The first thing that keeps coming to my mind is that the article is slightly hard to follow. I don't know how to explain it, there just feels like there is a lack of flow in a way. It might just be me, but it feels like the article kind of goes back and forth. Not to say what's in it isn't funny, it just feels a little...chaotic? I'm nut sure how to describe it.
My second issue kind of ties in with the first in that the article doesn't feel like it's finished yet. I feel as though you could easily add on more topics such as legacy of the Ming and tie that into modern day China, and even talk about how Taiwan was formed to counter the evil wizards in the Ming office or something.
Other advice: This line "American Football stars were frequent occurrences" in the Rule section. I think it should be European football stars, like Drogba and Anelka, cause that seems to be in the news. I haven't really heard of American football players playing anywhere but America, isn't that just an American sport?
Also,"immigration was outlawed, and maps of other countries and planets were burned; sometimes as badly as the places themselves." I'm not sure I understand what you meant in the last part of the sentence. Perhaps you could say something that makes it seem as though the Ming dynasty blew them up with some sort of space laser or something made up? I was just a little confused by that statement.

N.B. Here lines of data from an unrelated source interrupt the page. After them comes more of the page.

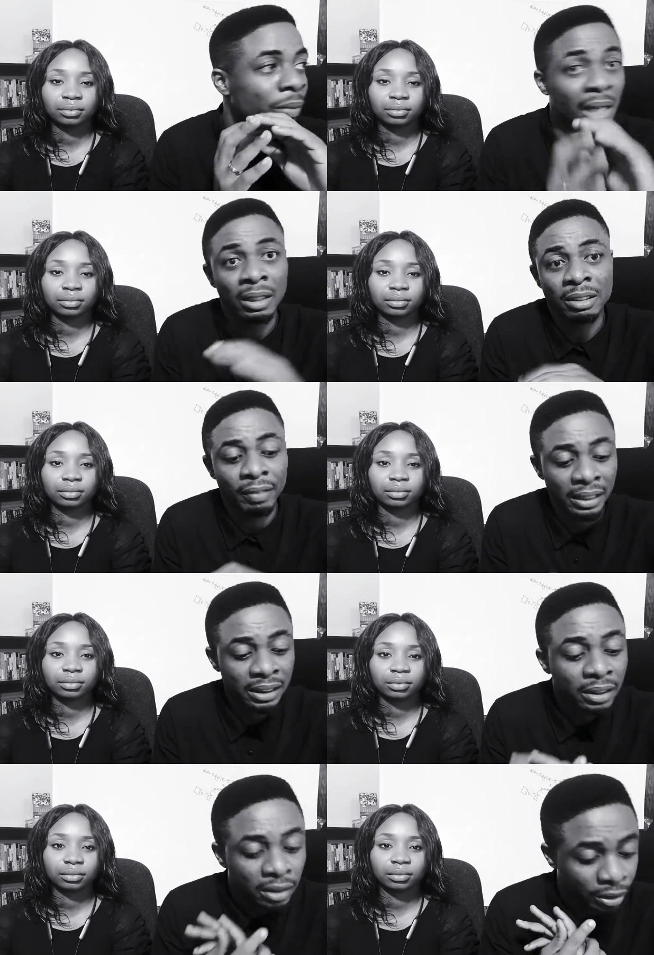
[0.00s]
Speaker 1: that was a very
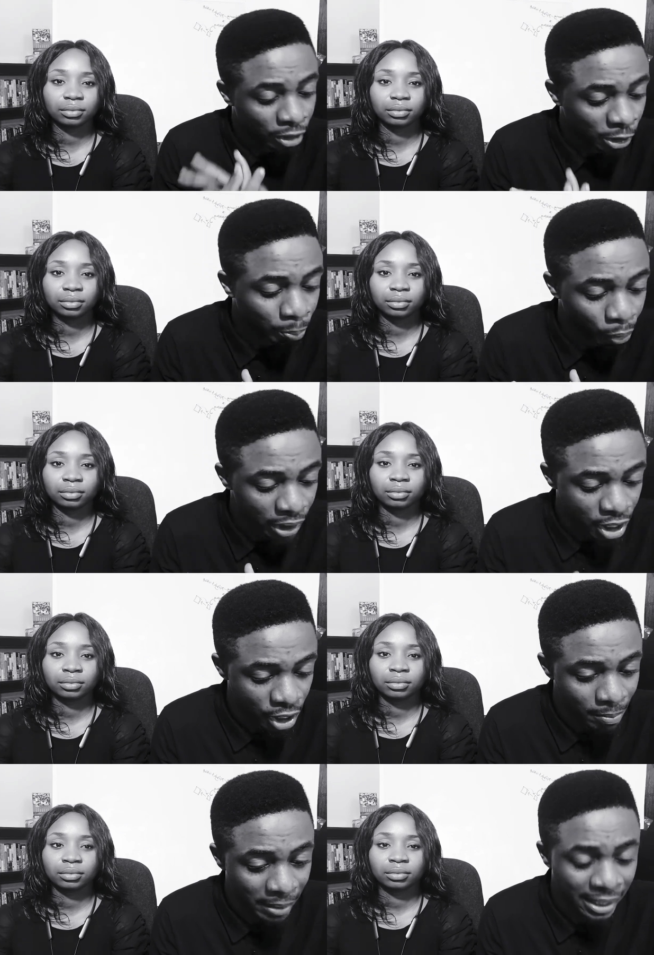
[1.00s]
serious point
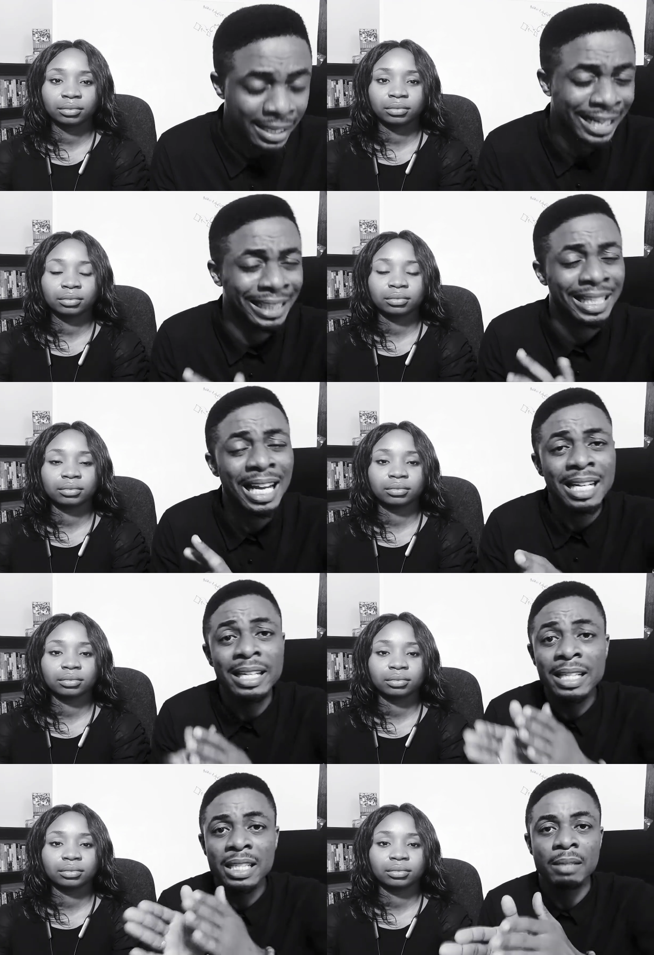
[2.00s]
she made there, and that
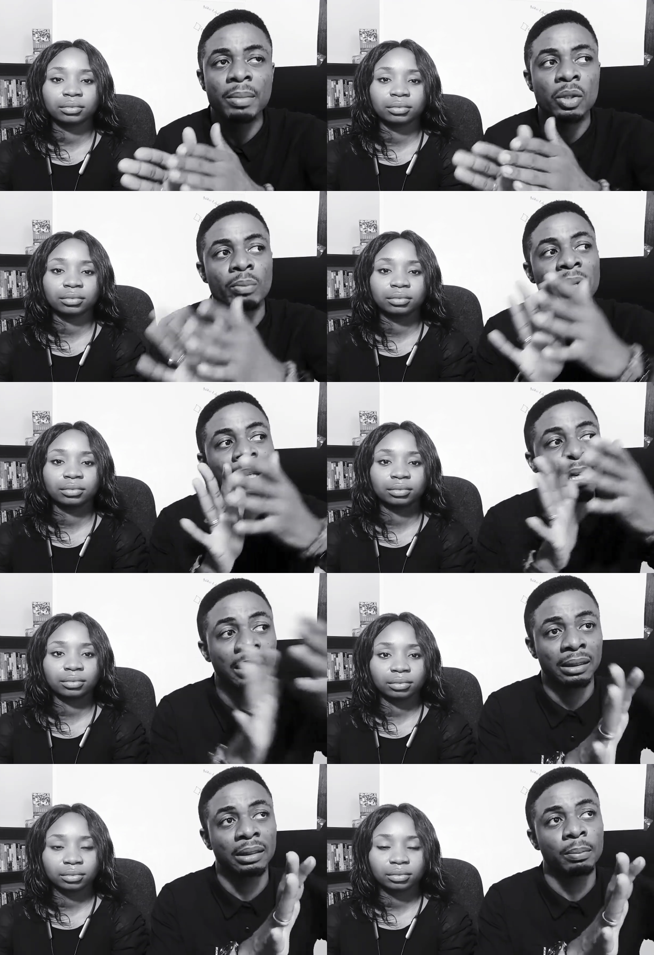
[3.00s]
leads me to my
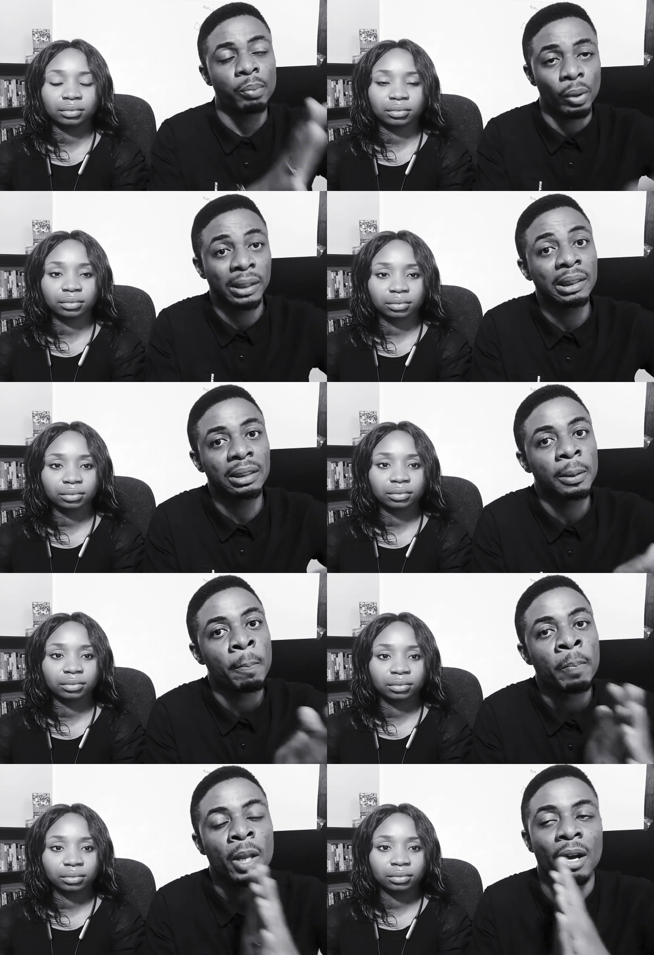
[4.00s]
last point,
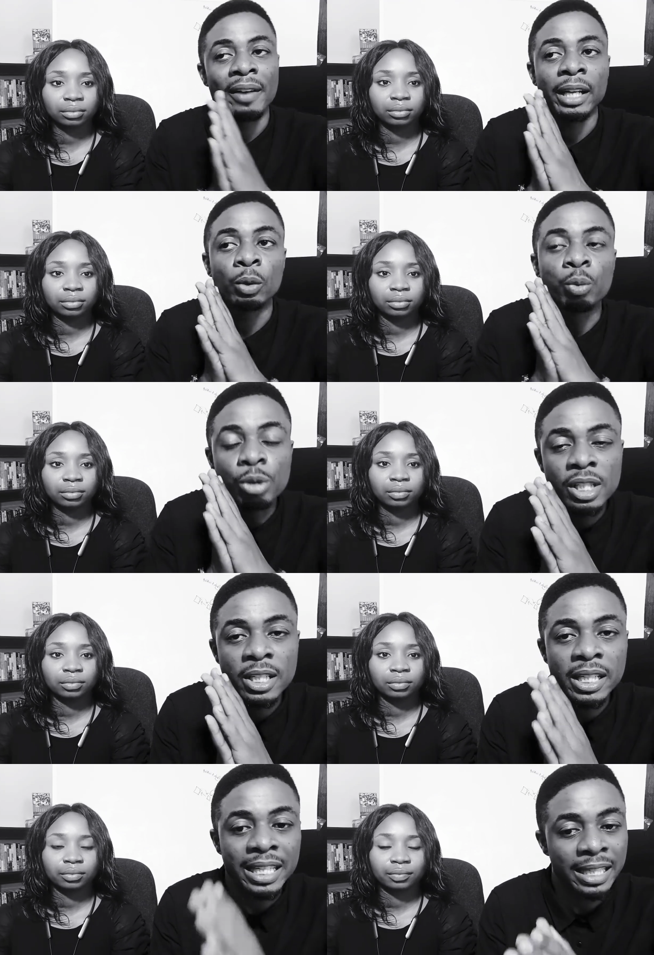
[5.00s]
all right,
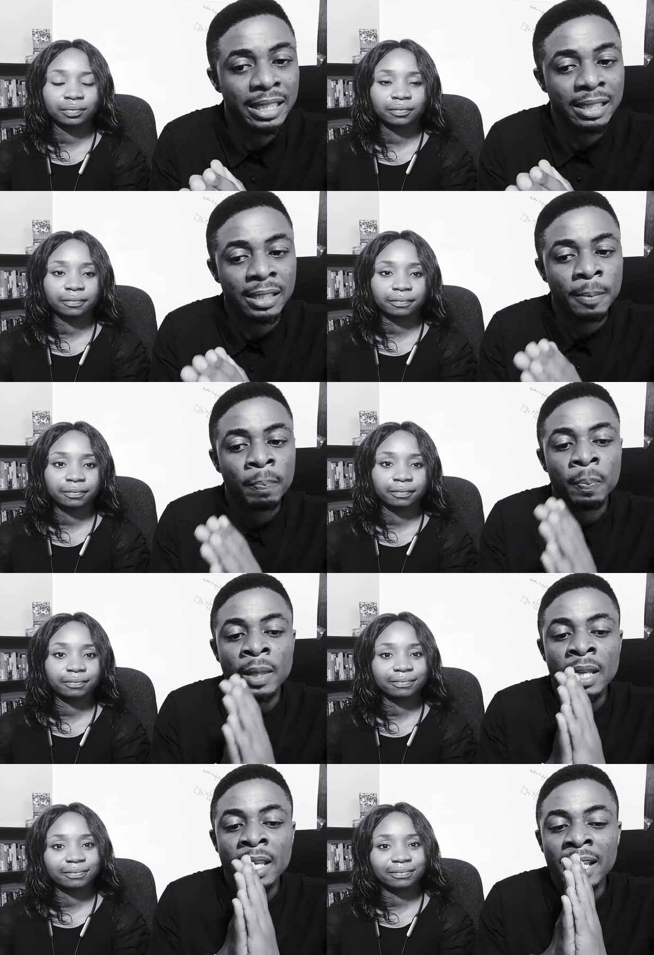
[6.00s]
which is,
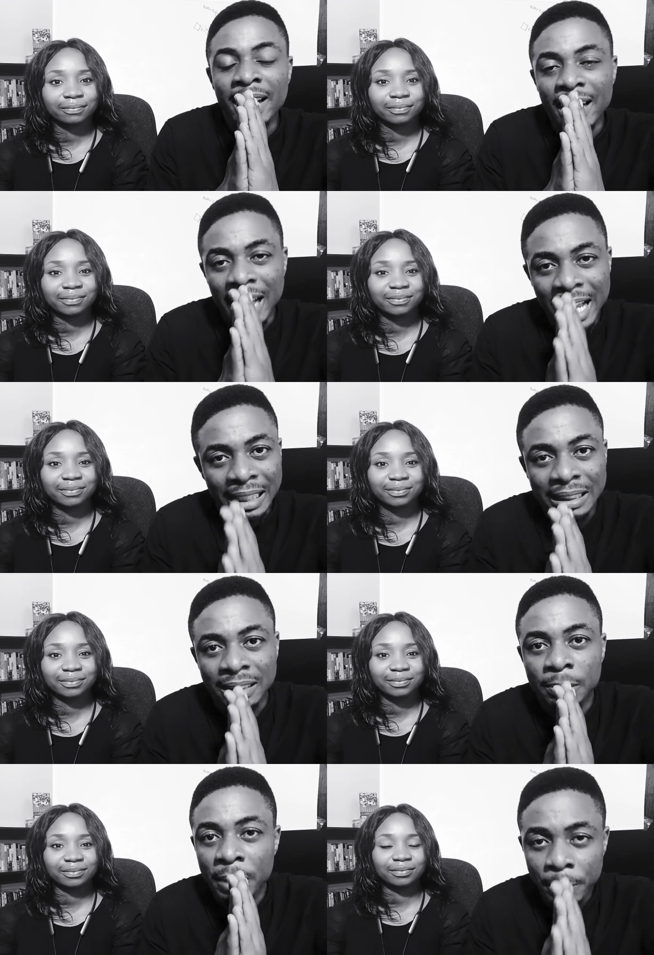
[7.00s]

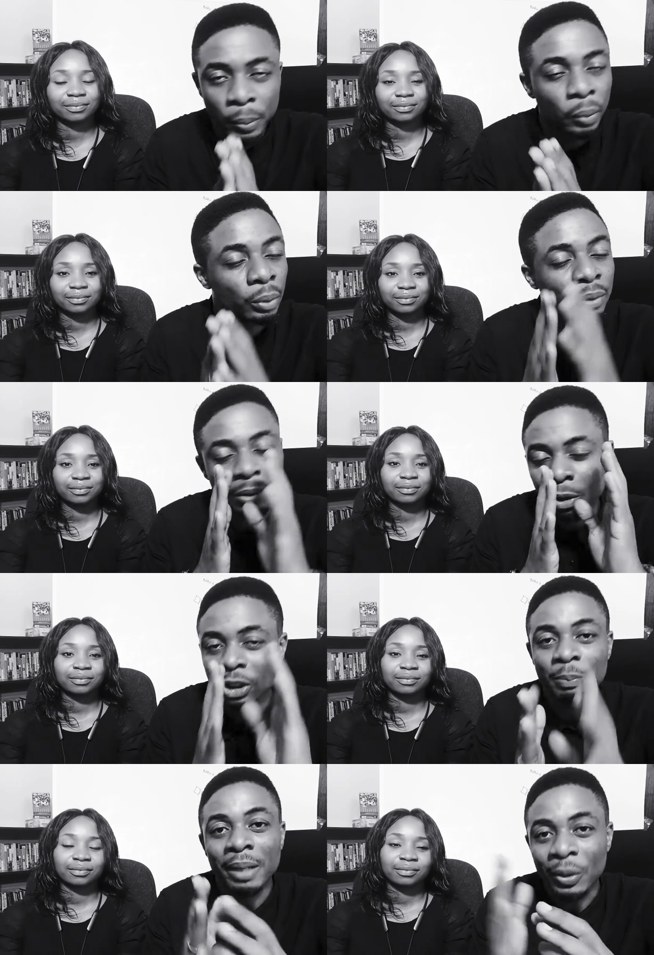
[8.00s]
guys, people,
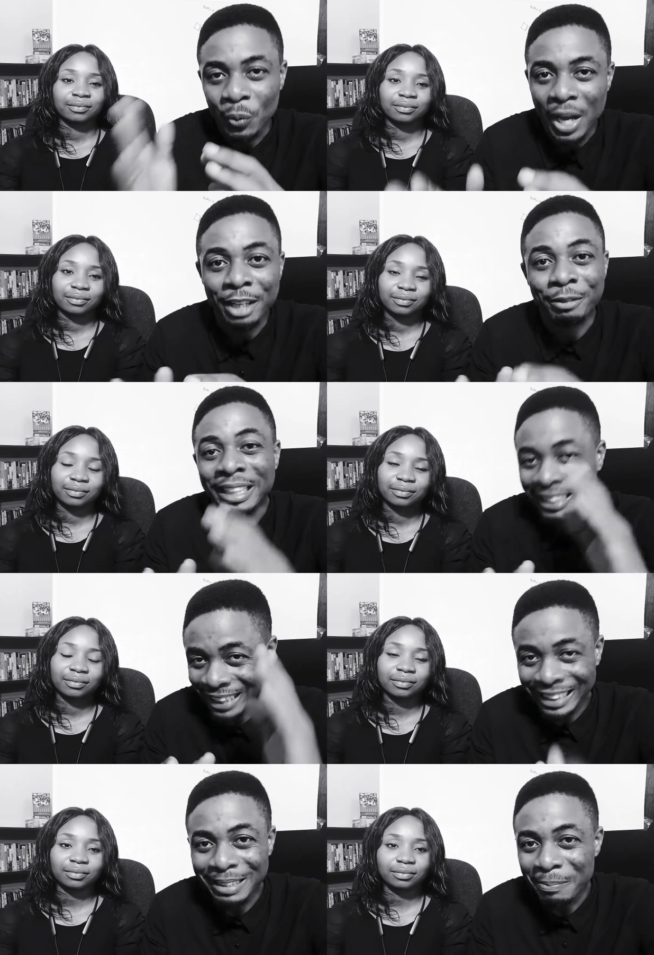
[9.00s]
husband, wife,
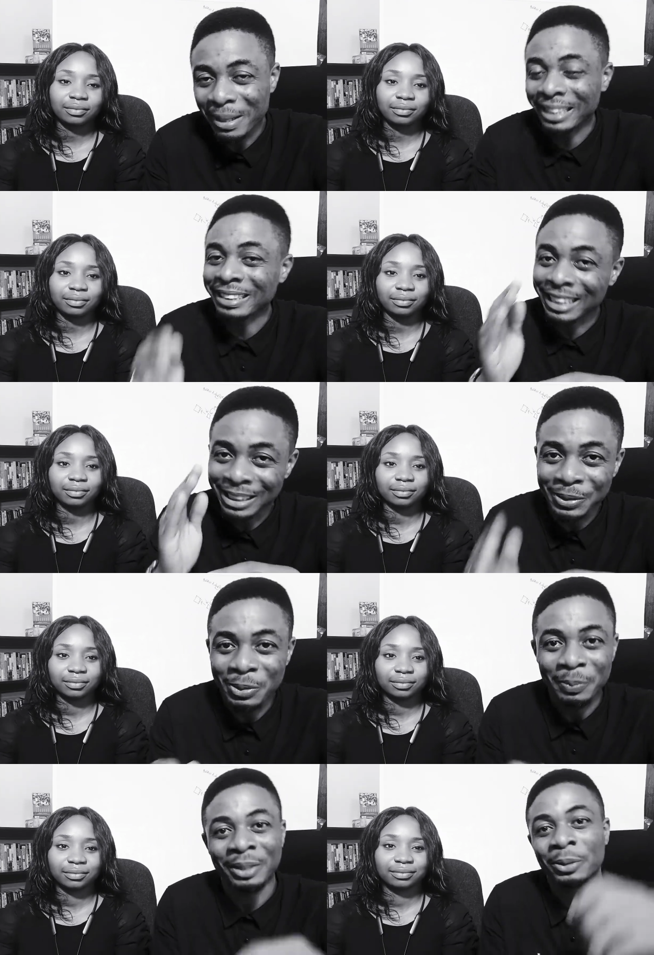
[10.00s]
intending man, intending
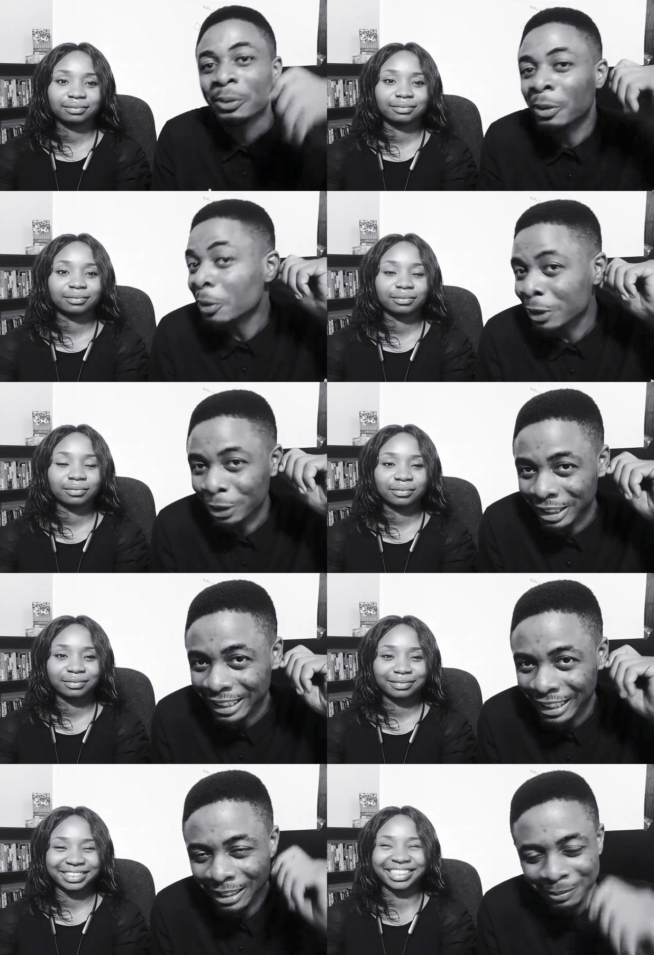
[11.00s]
woman, hold your ear.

The Tibet section could definitely use improvement. Out of the whole article, I think this was the least funny of it. I'm not really sure what you can do, but I'm just bringing that to your attention.
Finally, I think the main thing you need to do is to work on the flow of the article so it's a bit easier to follow along, and maybe add a bit more toe article, without ruining the flow if you can. That's really all the advice I feel like I can give you, good luck with this.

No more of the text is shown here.